Planespotting with Rust: using nom to parse ADS-B messages

Using software defined radio (SDR) to listen to ADS-B transmissions has been on my mind for a while. This article is inspired by the cool experiment by Charlie Gerard, who used JavaScript to parse and display ADS-B messages as they come through the WebUSB interface right in the browser. I wanted to do something similar, but use my go-to parsing library nom and the terminal.

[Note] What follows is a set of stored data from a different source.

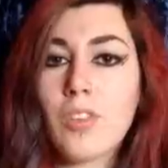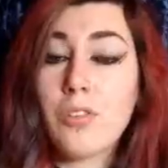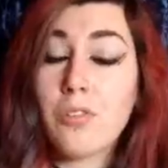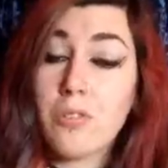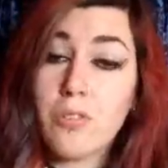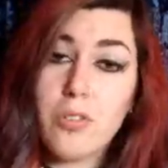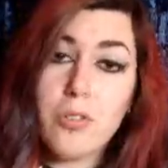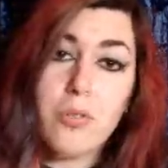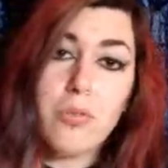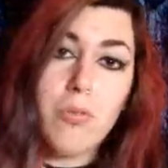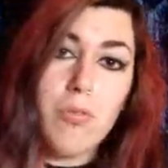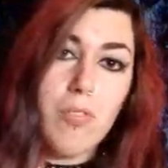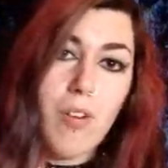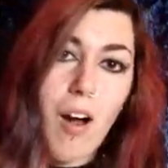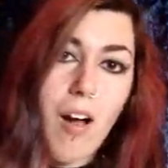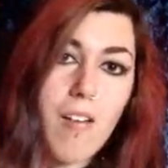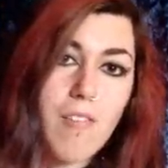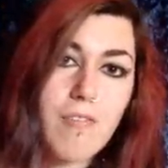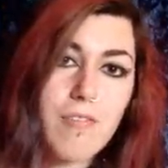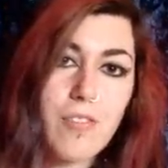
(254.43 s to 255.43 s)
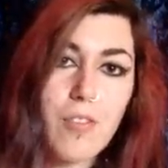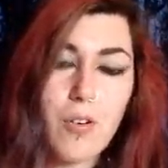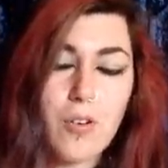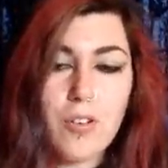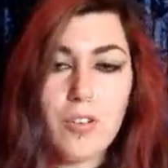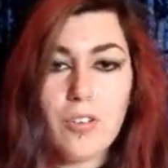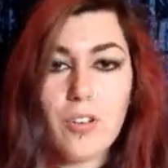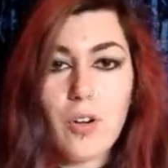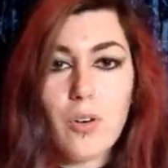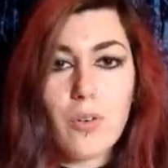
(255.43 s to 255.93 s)
You can do rough, or
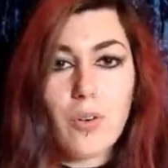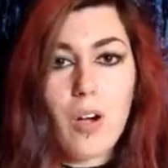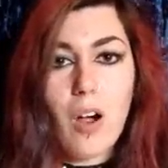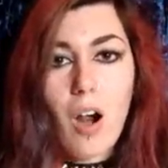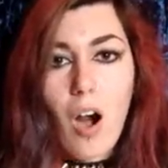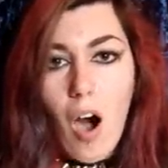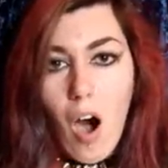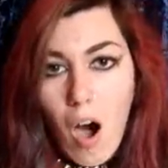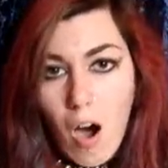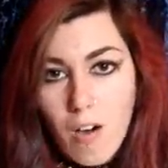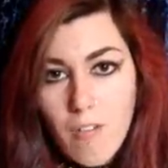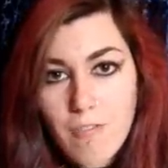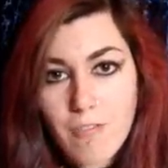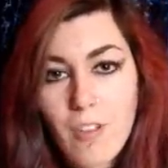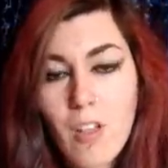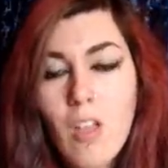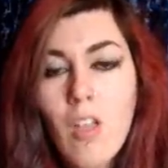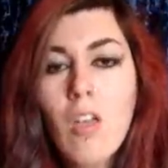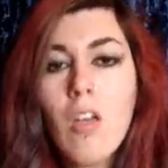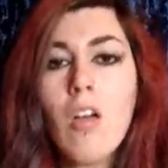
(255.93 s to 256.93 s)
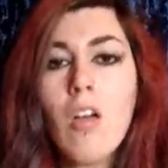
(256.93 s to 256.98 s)
you can go arf.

You can find the full source code here: ads-b-parser. This is by no means a complete parser but here's what I was able to achieve with it:

ADS-B

ADS-B is a protocol used by aircrafts to broadcast their position, altitude, speed, and other information. Nowadays, the majority of aircrafts broadcast ADS-B messages constantly. Anyone with the right equipment can listen to these messages. You can buy a relatively cheap USB dongle with an antenna on Amazon and install drivers for it on Linux. In my case I used usbipd-win to mount the USB device inside Ubuntu running in WSL2. Then I installed the Linux drivers and dump1090, a program that makes use of these drivers and then outputs ADS-B messages in a format that is easy to parse. While you can use dump1090 to display a neat table full of information about aircrafts, I wanted to use its raw output capabilities to parse ADS-B messages myself. It starts a simple TCP server that outputs raw ADS-B messages wrapped in Mode-S Beast frames. I'm not sure what Beast means, but I found something that looks like its spec here.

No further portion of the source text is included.